The rapid collapse of world crude prices from above $60 a barrel to little more than $30—triggered by a price war led by Saudi Arabia after Chinese import demand cratered and the Organization of Petroleum Exporting Countries, Russia, and the Saudis failed to cut a deal to slash output—may bring some relief to motorists, truckers, and airlines. But it will wreak fiscal havoc in oil-producing states if coronavirus continues to plague economies for a sustained period. Alaska, where oil output has been dwindling since its 1988 peak, built its 2021 budget on a “conservative” estimate of $59 per barrel for crude. At that level, petroleum production was forecast to bring in $2 billion in revenue for the year, a figure that now will be trimmed by half.

In Texas, meanwhile, Dale Craymer, president of the Texas Taxpayers and Research Association, estimates that the state loses $85 million annually for every $1 decrease in oil prices, according to The Texas Tribune. And Pennsylvania, one of the major beneficiaries of the fracking boom, assumed an oil price of $57 in its proposed 2021 budget.

When the Volcker Alliance evaluated all 50 states on their reserve fund policies for fiscal 2017-19, Alaska and Texas received average A grades for the period, reflecting both their desire to salt away a good measure of their petroleum revenues and the imposition of strict rules governing reserve withdrawals and replenishments. As of last year, NASBO estimated that Alaska had about 53% of general fund expenditures in reserves (although that was 41% of 2016’s sum), while Texas’s rainy day fund could cover 12.9% of general fund spending.

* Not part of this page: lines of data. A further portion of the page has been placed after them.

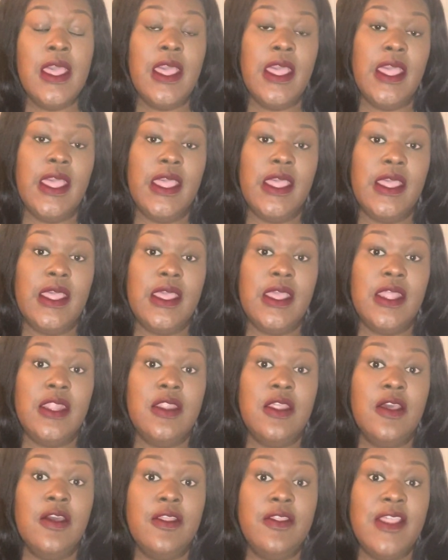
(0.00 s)

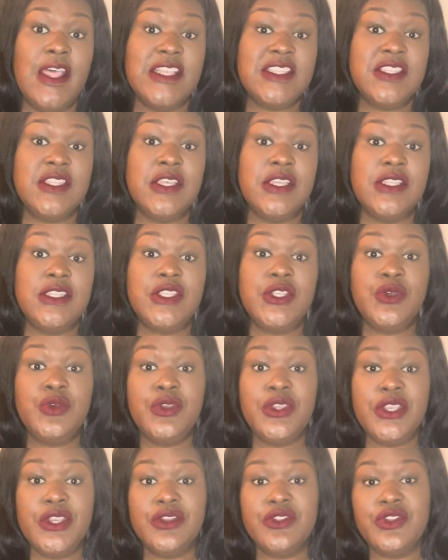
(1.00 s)
and that's the
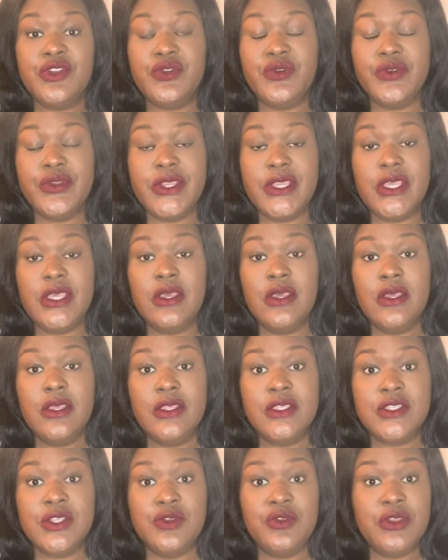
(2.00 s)
2-year degree.
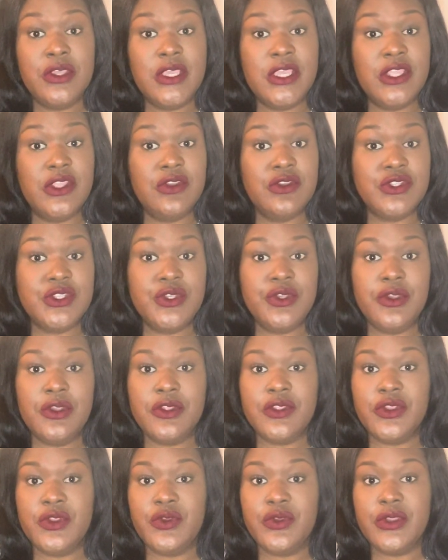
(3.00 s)
So you can get your 2-year
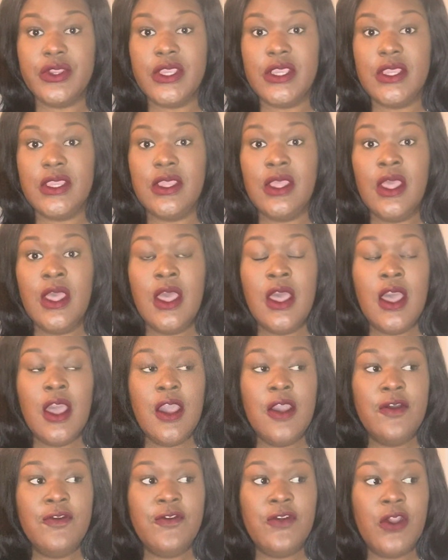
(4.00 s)
degree
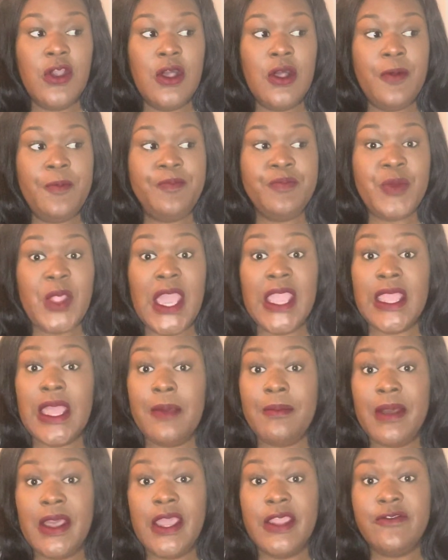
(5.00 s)
I
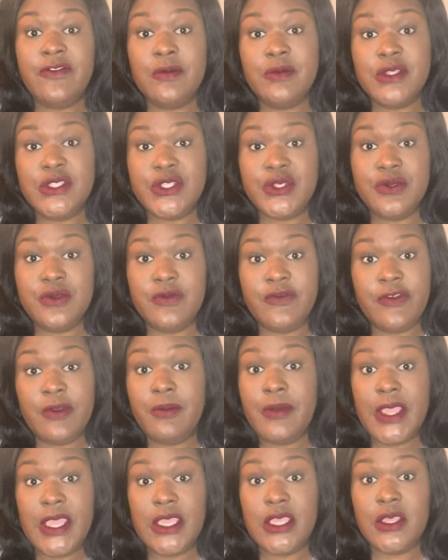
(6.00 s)
got mine from
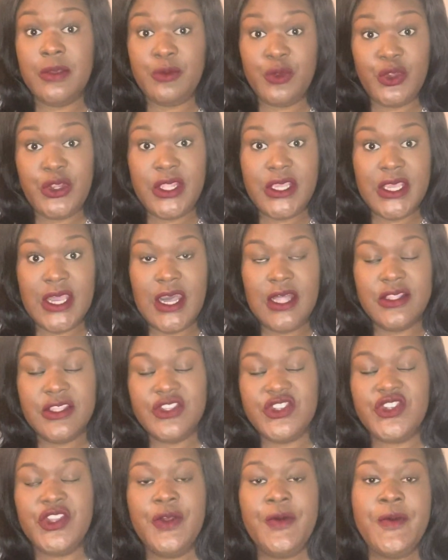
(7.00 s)
a community
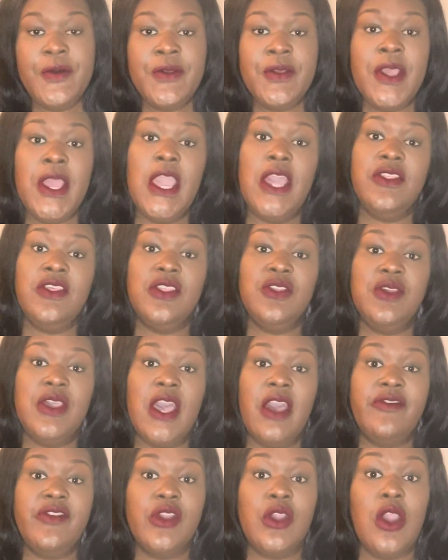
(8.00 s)
college. And then you
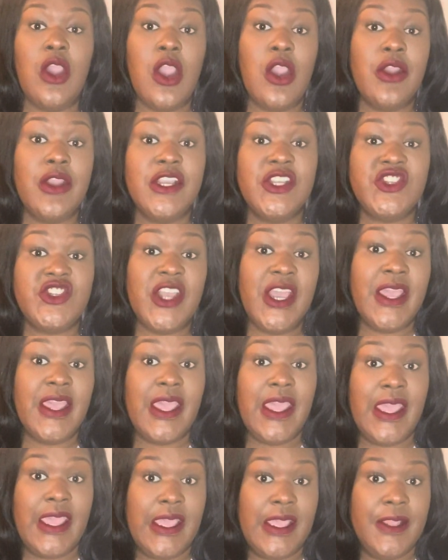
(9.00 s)
have your
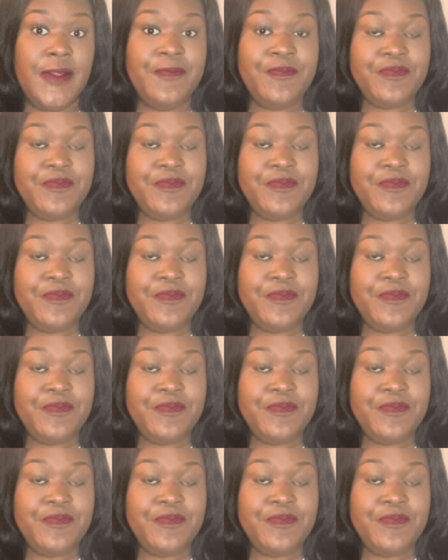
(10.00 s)
RHIA,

By contrast, Pennsylvania, which received an average C, had a meager 1% in reserves, and Illinois, which was graded D on a scale of A to D-minus, had only $4 million on hand, enough to cover barely a few minutes of budget spending.

New York State won an average B reserve funds grade for 2017-19, more for the rules covering rainy day fund deposits and withdrawals than for the balances on hand. NASBO last year estimated the state had only 3.2% of general fund expenditures in its rainy day fund, less than half the median state’s total.

The taxi drivers on Park Avenue are feeling the economic impact of coronavirus at the street level. How well states are able to adjust their budgets to new realities will depend in no small measure on how big a fiscal cushion policy makers have provided.